**WHAT YOU HAVE TO DO:** Set down the entries exactly. No line may differ from its source.

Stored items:
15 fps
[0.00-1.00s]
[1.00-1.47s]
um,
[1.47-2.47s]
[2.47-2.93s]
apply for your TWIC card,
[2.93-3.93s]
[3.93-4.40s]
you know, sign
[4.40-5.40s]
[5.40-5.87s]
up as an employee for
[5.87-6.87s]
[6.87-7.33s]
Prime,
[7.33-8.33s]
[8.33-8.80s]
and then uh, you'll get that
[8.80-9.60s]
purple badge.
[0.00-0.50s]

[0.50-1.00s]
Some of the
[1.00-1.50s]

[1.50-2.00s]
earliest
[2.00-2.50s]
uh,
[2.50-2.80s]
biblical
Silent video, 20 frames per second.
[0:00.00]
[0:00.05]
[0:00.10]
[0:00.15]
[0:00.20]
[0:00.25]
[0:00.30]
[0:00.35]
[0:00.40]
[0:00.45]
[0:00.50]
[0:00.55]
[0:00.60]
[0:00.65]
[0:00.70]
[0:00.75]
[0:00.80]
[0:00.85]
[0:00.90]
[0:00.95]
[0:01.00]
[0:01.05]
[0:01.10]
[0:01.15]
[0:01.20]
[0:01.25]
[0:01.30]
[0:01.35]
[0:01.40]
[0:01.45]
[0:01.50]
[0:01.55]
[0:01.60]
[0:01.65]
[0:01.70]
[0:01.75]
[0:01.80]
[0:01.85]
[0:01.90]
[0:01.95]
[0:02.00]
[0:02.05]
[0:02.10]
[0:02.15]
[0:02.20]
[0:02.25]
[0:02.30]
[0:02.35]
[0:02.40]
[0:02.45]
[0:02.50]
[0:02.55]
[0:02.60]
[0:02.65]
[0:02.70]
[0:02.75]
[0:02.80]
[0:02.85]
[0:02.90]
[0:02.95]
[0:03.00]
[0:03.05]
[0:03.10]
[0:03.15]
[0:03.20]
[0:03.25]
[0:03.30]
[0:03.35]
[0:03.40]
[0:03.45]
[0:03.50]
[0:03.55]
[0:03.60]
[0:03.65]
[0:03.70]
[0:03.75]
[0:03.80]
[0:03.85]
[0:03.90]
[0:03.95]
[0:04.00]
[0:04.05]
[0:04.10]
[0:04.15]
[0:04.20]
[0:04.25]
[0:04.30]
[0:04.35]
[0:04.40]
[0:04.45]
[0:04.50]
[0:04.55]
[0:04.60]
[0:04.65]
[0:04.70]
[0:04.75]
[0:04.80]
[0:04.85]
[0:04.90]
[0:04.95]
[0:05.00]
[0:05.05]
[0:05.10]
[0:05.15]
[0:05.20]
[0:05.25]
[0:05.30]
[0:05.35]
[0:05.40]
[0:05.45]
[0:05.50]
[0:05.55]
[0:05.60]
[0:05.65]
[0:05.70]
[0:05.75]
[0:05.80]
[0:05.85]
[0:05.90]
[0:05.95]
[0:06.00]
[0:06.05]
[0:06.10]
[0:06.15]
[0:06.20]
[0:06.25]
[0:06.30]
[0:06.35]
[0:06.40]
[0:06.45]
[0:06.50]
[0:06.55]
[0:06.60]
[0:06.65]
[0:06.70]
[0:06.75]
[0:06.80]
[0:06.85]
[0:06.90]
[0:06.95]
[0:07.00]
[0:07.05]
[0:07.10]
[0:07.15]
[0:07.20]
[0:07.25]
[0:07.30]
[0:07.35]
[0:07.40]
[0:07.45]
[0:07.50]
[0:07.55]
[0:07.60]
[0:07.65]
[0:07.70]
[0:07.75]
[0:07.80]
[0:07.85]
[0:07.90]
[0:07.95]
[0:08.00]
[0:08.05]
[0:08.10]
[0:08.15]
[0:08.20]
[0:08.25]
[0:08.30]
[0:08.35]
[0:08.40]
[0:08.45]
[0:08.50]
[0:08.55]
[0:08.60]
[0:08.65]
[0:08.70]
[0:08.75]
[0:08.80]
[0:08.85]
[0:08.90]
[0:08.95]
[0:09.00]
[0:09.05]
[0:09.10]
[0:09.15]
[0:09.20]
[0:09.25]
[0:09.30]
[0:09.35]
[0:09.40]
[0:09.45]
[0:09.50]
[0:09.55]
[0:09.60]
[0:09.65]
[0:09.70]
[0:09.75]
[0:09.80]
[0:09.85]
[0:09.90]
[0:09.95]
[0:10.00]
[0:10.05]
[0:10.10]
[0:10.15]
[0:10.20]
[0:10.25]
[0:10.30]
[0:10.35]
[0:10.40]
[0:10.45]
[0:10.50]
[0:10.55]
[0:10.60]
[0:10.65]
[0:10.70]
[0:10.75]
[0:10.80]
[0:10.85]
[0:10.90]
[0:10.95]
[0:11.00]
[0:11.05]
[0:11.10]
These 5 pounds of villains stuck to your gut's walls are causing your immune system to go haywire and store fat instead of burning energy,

**TASK ANSWER:**
15 fps
[0.00-1.00s]
[1.00-1.47s]
um,
[1.47-2.47s]
[2.47-2.93s]
apply for your TWIC card,
[2.93-3.93s]
[3.93-4.40s]
you know, sign
[4.40-5.40s]
[5.40-5.87s]
up as an employee for
[5.87-6.87s]
[6.87-7.33s]
Prime,
[7.33-8.33s]
[8.33-8.80s]
and then uh, you'll get that
[8.80-9.60s]
purple badge.
[0.00-0.50s]

[0.50-1.00s]
Some of the
[1.00-1.50s]

[1.50-2.00s]
earliest
[2.00-2.50s]
uh,
[2.50-2.80s]
biblical
Silent video, 20 frames per second.
[0:00.00]
[0:00.05]
[0:00.10]
[0:00.15]
[0:00.20]
[0:00.25]
[0:00.30]
[0:00.35]
[0:00.40]
[0:00.45]
[0:00.50]
[0:00.55]
[0:00.60]
[0:00.65]
[0:00.70]
[0:00.75]
[0:00.80]
[0:00.85]
[0:00.90]
[0:00.95]
[0:01.00]
[0:01.05]
[0:01.10]
[0:01.15]
[0:01.20]
[0:01.25]
[0:01.30]
[0:01.35]
[0:01.40]
[0:01.45]
[0:01.50]
[0:01.55]
[0:01.60]
[0:01.65]
[0:01.70]
[0:01.75]
[0:01.80]
[0:01.85]
[0:01.90]
[0:01.95]
[0:02.00]
[0:02.05]
[0:02.10]
[0:02.15]
[0:02.20]
[0:02.25]
[0:02.30]
[0:02.35]
[0:02.40]
[0:02.45]
[0:02.50]
[0:02.55]
[0:02.60]
[0:02.65]
[0:02.70]
[0:02.75]
[0:02.80]
[0:02.85]
[0:02.90]
[0:02.95]
[0:03.00]
[0:03.05]
[0:03.10]
[0:03.15]
[0:03.20]
[0:03.25]
[0:03.30]
[0:03.35]
[0:03.40]
[0:03.45]
[0:03.50]
[0:03.55]
[0:03.60]
[0:03.65]
[0:03.70]
[0:03.75]
[0:03.80]
[0:03.85]
[0:03.90]
[0:03.95]
[0:04.00]
[0:04.05]
[0:04.10]
[0:04.15]
[0:04.20]
[0:04.25]
[0:04.30]
[0:04.35]
[0:04.40]
[0:04.45]
[0:04.50]
[0:04.55]
[0:04.60]
[0:04.65]
[0:04.70]
[0:04.75]
[0:04.80]
[0:04.85]
[0:04.90]
[0:04.95]
[0:05.00]
[0:05.05]
[0:05.10]
[0:05.15]
[0:05.20]
[0:05.25]
[0:05.30]
[0:05.35]
[0:05.40]
[0:05.45]
[0:05.50]
[0:05.55]
[0:05.60]
[0:05.65]
[0:05.70]
[0:05.75]
[0:05.80]
[0:05.85]
[0:05.90]
[0:05.95]
[0:06.00]
[0:06.05]
[0:06.10]
[0:06.15]
[0:06.20]
[0:06.25]
[0:06.30]
[0:06.35]
[0:06.40]
[0:06.45]
[0:06.50]
[0:06.55]
[0:06.60]
[0:06.65]
[0:06.70]
[0:06.75]
[0:06.80]
[0:06.85]
[0:06.90]
[0:06.95]
[0:07.00]
[0:07.05]
[0:07.10]
[0:07.15]
[0:07.20]
[0:07.25]
[0:07.30]
[0:07.35]
[0:07.40]
[0:07.45]
[0:07.50]
[0:07.55]
[0:07.60]
[0:07.65]
[0:07.70]
[0:07.75]
[0:07.80]
[0:07.85]
[0:07.90]
[0:07.95]
[0:08.00]
[0:08.05]
[0:08.10]
[0:08.15]
[0:08.20]
[0:08.25]
[0:08.30]
[0:08.35]
[0:08.40]
[0:08.45]
[0:08.50]
[0:08.55]
[0:08.60]
[0:08.65]
[0:08.70]
[0:08.75]
[0:08.80]
[0:08.85]
[0:08.90]
[0:08.95]
[0:09.00]
[0:09.05]
[0:09.10]
[0:09.15]
[0:09.20]
[0:09.25]
[0:09.30]
[0:09.35]
[0:09.40]
[0:09.45]
[0:09.50]
[0:09.55]
[0:09.60]
[0:09.65]
[0:09.70]
[0:09.75]
[0:09.80]
[0:09.85]
[0:09.90]
[0:09.95]
[0:10.00]
[0:10.05]
[0:10.10]
[0:10.15]
[0:10.20]
[0:10.25]
[0:10.30]
[0:10.35]
[0:10.40]
[0:10.45]
[0:10.50]
[0:10.55]
[0:10.60]
[0:10.65]
[0:10.70]
[0:10.75]
[0:10.80]
[0:10.85]
[0:10.90]
[0:10.95]
[0:11.00]
[0:11.05]
[0:11.10]
These 5 pounds of villains stuck to your gut's walls are causing your immune system to go haywire and store fat instead of burning energy,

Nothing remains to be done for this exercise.